__Aim of the exercise__:
Copy each entry below exactly as it appears.

- Opening Delimiter -

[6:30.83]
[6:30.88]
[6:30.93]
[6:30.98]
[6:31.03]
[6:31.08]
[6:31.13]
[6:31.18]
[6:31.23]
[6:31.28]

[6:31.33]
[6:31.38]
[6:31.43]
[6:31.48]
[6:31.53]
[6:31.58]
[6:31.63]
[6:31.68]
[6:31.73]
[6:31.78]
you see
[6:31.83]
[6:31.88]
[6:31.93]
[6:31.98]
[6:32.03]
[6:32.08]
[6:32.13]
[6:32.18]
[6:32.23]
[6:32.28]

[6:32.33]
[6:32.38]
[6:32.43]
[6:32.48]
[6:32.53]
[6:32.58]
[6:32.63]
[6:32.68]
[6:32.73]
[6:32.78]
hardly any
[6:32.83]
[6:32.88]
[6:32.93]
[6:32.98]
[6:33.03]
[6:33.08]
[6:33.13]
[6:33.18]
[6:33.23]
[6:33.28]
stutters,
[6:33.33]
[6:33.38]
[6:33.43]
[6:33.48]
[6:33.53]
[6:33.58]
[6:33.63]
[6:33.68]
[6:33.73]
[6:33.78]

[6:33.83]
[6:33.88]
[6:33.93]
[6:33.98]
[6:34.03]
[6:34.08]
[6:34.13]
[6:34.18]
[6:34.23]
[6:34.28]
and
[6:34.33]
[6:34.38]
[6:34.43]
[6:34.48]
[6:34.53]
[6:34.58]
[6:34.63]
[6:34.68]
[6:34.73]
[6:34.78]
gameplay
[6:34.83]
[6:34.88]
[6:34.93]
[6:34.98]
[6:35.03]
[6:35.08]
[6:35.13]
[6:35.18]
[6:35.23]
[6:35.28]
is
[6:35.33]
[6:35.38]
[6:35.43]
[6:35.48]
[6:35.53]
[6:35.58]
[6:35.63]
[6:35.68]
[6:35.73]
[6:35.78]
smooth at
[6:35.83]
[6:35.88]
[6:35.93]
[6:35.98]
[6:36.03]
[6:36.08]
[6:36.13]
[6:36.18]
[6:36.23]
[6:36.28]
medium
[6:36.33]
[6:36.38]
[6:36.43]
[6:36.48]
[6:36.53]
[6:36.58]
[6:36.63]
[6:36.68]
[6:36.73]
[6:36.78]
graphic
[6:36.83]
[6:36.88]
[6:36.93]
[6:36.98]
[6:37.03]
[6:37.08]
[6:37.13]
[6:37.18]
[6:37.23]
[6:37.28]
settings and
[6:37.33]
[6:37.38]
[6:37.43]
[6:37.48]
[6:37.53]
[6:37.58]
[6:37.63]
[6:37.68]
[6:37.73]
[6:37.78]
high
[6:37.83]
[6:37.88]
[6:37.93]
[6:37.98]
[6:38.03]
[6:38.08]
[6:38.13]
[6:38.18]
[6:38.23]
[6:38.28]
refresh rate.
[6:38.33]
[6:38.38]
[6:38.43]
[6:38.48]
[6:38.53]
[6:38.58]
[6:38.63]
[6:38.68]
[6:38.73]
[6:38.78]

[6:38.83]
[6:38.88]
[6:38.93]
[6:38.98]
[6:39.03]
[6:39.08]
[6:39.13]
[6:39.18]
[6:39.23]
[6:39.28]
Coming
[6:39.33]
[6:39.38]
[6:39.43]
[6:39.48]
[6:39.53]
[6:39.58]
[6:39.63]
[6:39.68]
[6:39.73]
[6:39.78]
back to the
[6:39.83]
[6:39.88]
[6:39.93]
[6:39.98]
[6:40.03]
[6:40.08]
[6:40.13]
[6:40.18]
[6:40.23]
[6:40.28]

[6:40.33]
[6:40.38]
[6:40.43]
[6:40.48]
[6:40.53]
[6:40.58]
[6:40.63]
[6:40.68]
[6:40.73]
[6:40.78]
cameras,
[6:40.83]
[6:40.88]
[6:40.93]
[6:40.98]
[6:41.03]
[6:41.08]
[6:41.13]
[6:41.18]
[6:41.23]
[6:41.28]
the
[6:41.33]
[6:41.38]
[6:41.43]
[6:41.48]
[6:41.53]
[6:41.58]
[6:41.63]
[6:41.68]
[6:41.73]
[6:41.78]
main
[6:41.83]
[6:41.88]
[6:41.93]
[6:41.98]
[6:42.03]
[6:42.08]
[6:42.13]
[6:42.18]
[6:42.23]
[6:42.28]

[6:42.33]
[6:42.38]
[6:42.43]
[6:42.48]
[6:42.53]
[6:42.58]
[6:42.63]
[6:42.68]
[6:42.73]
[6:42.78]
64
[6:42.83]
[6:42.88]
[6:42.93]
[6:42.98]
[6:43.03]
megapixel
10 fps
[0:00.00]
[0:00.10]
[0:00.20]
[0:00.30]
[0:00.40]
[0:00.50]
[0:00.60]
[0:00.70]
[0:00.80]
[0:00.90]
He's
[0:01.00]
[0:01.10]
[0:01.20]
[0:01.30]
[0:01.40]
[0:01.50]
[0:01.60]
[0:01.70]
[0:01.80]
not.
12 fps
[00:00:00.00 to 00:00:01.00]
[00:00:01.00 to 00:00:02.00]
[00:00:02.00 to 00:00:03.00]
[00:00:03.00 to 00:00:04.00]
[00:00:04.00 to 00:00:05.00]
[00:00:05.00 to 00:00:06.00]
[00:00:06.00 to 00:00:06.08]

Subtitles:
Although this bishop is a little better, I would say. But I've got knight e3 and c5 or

- Closing Delimiter -

__Result of this task__:
[6:30.83]
[6:30.88]
[6:30.93]
[6:30.98]
[6:31.03]
[6:31.08]
[6:31.13]
[6:31.18]
[6:31.23]
[6:31.28]

[6:31.33]
[6:31.38]
[6:31.43]
[6:31.48]
[6:31.53]
[6:31.58]
[6:31.63]
[6:31.68]
[6:31.73]
[6:31.78]
you see
[6:31.83]
[6:31.88]
[6:31.93]
[6:31.98]
[6:32.03]
[6:32.08]
[6:32.13]
[6:32.18]
[6:32.23]
[6:32.28]

[6:32.33]
[6:32.38]
[6:32.43]
[6:32.48]
[6:32.53]
[6:32.58]
[6:32.63]
[6:32.68]
[6:32.73]
[6:32.78]
hardly any
[6:32.83]
[6:32.88]
[6:32.93]
[6:32.98]
[6:33.03]
[6:33.08]
[6:33.13]
[6:33.18]
[6:33.23]
[6:33.28]
stutters,
[6:33.33]
[6:33.38]
[6:33.43]
[6:33.48]
[6:33.53]
[6:33.58]
[6:33.63]
[6:33.68]
[6:33.73]
[6:33.78]

[6:33.83]
[6:33.88]
[6:33.93]
[6:33.98]
[6:34.03]
[6:34.08]
[6:34.13]
[6:34.18]
[6:34.23]
[6:34.28]
and
[6:34.33]
[6:34.38]
[6:34.43]
[6:34.48]
[6:34.53]
[6:34.58]
[6:34.63]
[6:34.68]
[6:34.73]
[6:34.78]
gameplay
[6:34.83]
[6:34.88]
[6:34.93]
[6:34.98]
[6:35.03]
[6:35.08]
[6:35.13]
[6:35.18]
[6:35.23]
[6:35.28]
is
[6:35.33]
[6:35.38]
[6:35.43]
[6:35.48]
[6:35.53]
[6:35.58]
[6:35.63]
[6:35.68]
[6:35.73]
[6:35.78]
smooth at
[6:35.83]
[6:35.88]
[6:35.93]
[6:35.98]
[6:36.03]
[6:36.08]
[6:36.13]
[6:36.18]
[6:36.23]
[6:36.28]
medium
[6:36.33]
[6:36.38]
[6:36.43]
[6:36.48]
[6:36.53]
[6:36.58]
[6:36.63]
[6:36.68]
[6:36.73]
[6:36.78]
graphic
[6:36.83]
[6:36.88]
[6:36.93]
[6:36.98]
[6:37.03]
[6:37.08]
[6:37.13]
[6:37.18]
[6:37.23]
[6:37.28]
settings and
[6:37.33]
[6:37.38]
[6:37.43]
[6:37.48]
[6:37.53]
[6:37.58]
[6:37.63]
[6:37.68]
[6:37.73]
[6:37.78]
high
[6:37.83]
[6:37.88]
[6:37.93]
[6:37.98]
[6:38.03]
[6:38.08]
[6:38.13]
[6:38.18]
[6:38.23]
[6:38.28]
refresh rate.
[6:38.33]
[6:38.38]
[6:38.43]
[6:38.48]
[6:38.53]
[6:38.58]
[6:38.63]
[6:38.68]
[6:38.73]
[6:38.78]

[6:38.83]
[6:38.88]
[6:38.93]
[6:38.98]
[6:39.03]
[6:39.08]
[6:39.13]
[6:39.18]
[6:39.23]
[6:39.28]
Coming
[6:39.33]
[6:39.38]
[6:39.43]
[6:39.48]
[6:39.53]
[6:39.58]
[6:39.63]
[6:39.68]
[6:39.73]
[6:39.78]
back to the
[6:39.83]
[6:39.88]
[6:39.93]
[6:39.98]
[6:40.03]
[6:40.08]
[6:40.13]
[6:40.18]
[6:40.23]
[6:40.28]

[6:40.33]
[6:40.38]
[6:40.43]
[6:40.48]
[6:40.53]
[6:40.58]
[6:40.63]
[6:40.68]
[6:40.73]
[6:40.78]
cameras,
[6:40.83]
[6:40.88]
[6:40.93]
[6:40.98]
[6:41.03]
[6:41.08]
[6:41.13]
[6:41.18]
[6:41.23]
[6:41.28]
the
[6:41.33]
[6:41.38]
[6:41.43]
[6:41.48]
[6:41.53]
[6:41.58]
[6:41.63]
[6:41.68]
[6:41.73]
[6:41.78]
main
[6:41.83]
[6:41.88]
[6:41.93]
[6:41.98]
[6:42.03]
[6:42.08]
[6:42.13]
[6:42.18]
[6:42.23]
[6:42.28]

[6:42.33]
[6:42.38]
[6:42.43]
[6:42.48]
[6:42.53]
[6:42.58]
[6:42.63]
[6:42.68]
[6:42.73]
[6:42.78]
64
[6:42.83]
[6:42.88]
[6:42.93]
[6:42.98]
[6:43.03]
megapixel
10 fps
[0:00.00]
[0:00.10]
[0:00.20]
[0:00.30]
[0:00.40]
[0:00.50]
[0:00.60]
[0:00.70]
[0:00.80]
[0:00.90]
He's
[0:01.00]
[0:01.10]
[0:01.20]
[0:01.30]
[0:01.40]
[0:01.50]
[0:01.60]
[0:01.70]
[0:01.80]
not.
12 fps
[00:00:00.00 to 00:00:01.00]
[00:00:01.00 to 00:00:02.00]
[00:00:02.00 to 00:00:03.00]
[00:00:03.00 to 00:00:04.00]
[00:00:04.00 to 00:00:05.00]
[00:00:05.00 to 00:00:06.00]
[00:00:06.00 to 00:00:06.08]

Subtitles:
Although this bishop is a little better, I would say. But I've got knight e3 and c5 or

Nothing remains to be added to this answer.